[messaging] TOFU to ease PGP key discovery

Daniel Kahn Gillmor dkg at fifthhorseman.net
Mon Feb 9 09:05:53 PST 2015

On Mon 2015-02-09 09:03:37 -0500, Tankred Hase wrote:
> If I understand the HKP protocol correctly this gives us the most
> recent key. I've tested this and have thus far received a sane
> response in most cases. E.g. I'm using Whiteout Mail right now and got
> the following key for you:
> E64F 19EB BBE8 6AA9 7AF3 6FD5 1104 4FD1 9FC5 27CC
> I agree that this will not always work though. Specifically if someone
> uploads a fake key for you.

Yes, most modern keyserver implementations (sks in particular) return
the OpenPGP certificates sorted by creation date of keys.

But there is no guarantee that the particular keyserver you end up
talking to will be (a) running SKS, (b) uncompromised.

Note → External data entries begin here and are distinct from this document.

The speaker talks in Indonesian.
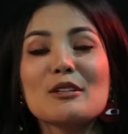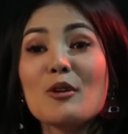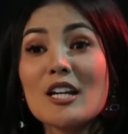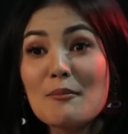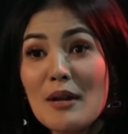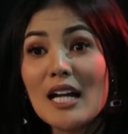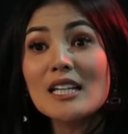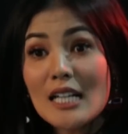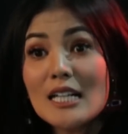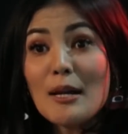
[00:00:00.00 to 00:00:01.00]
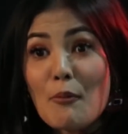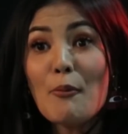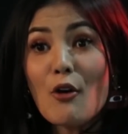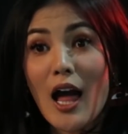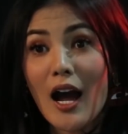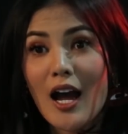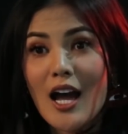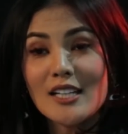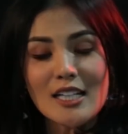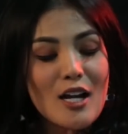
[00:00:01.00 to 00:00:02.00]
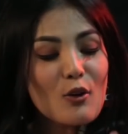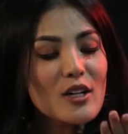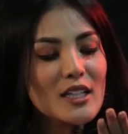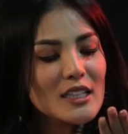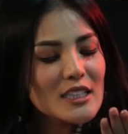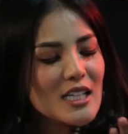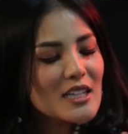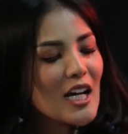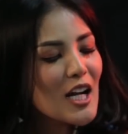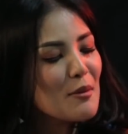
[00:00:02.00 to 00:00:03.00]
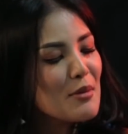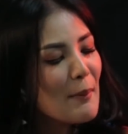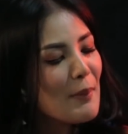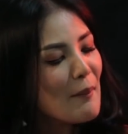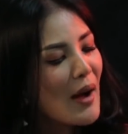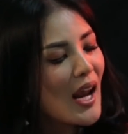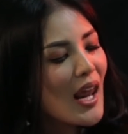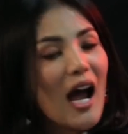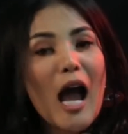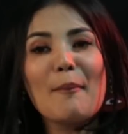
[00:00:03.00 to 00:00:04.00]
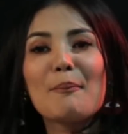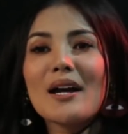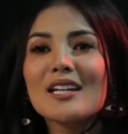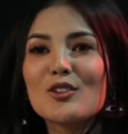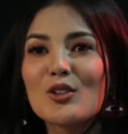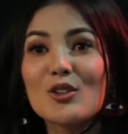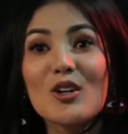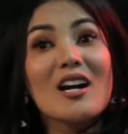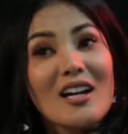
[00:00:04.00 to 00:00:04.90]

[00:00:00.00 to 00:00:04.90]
pertemuan Iqbal katanya kan dia mau pulang tadi aku lihat katanya tanggal berapa Malang apa gitu gituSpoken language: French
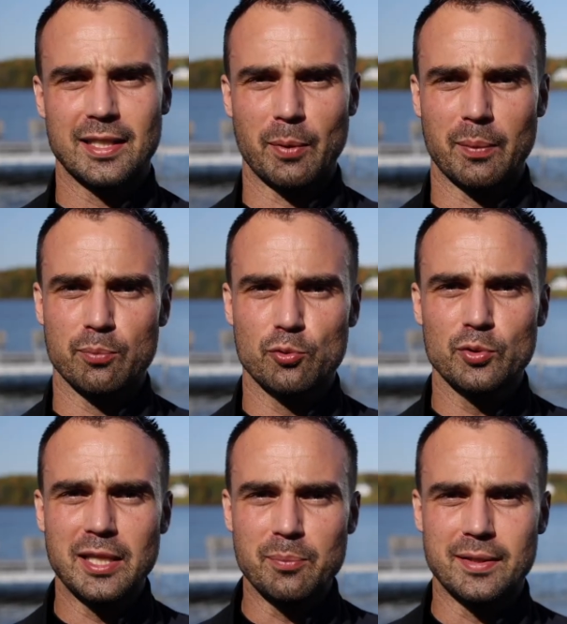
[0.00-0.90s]
qui permet beaucoup
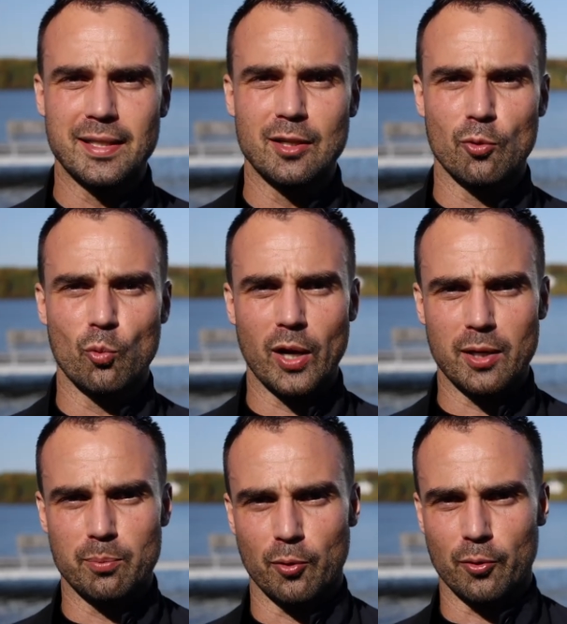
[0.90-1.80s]
d'imiter le
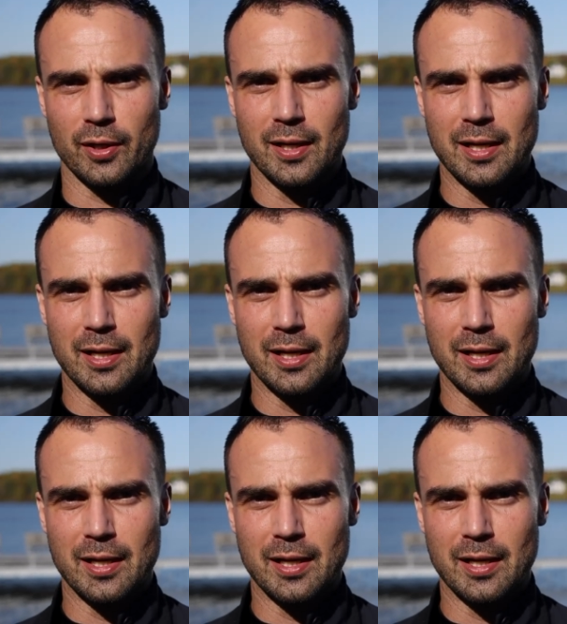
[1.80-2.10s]
wakeboard.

> I'm not sure if the HKP servers use certain heuristics on their side
> to decide which key to give me (e.g. the key with the most
> signatures).

they do not.  If they did, the heuristic "most signatures" is just as
easily spoofable in the current scenario as the heuristic "most recent
creation date".

> But according to the threat model we describe in our blog, this is
> regarded as a "targeted attack". To correct this users can manually
> lookup keys in the contacts menu in Whiteout Mail.
> In the user-labs we have conducted internally, this has worked well
> enough up until now. Our findings were that non-pgp users that are not
> very tech-savvy were able to send encrypted mails to experienced GPG
> users without having to fully understand how things work under the
> hood.
> Like the post states there is obviously a trade-off in terms of
> security here, but the goal with our approach is to get new users
> using PGP that would previously have failed with something like
> GPGtools or Enigmail. This is also the market we are trying to address
> right now.

I think this opportunistic approach is certainly better than the
existing approach -- but i would recommend the opportunistic approach
not be presented as "a way to get the right key", but rather as a
default mechanism to get *a* key.

Also: have you considered the additional privacy concerns that might
arise when sending mail to someone without a key?  That's the part
that's often gotten me tripped up on this kind of approach.  If Alice is
sending mail to Bob through such a system, and Bob doesn't have a key
yet, then every e-mail Alice sends is likely to send a query to the
keyserver (or your proxy) announcing "i'm looking to send a message to

This metadata leakage seems like a not-great situation for a
privacy-preserving tool.  How do you intend to mitigate it?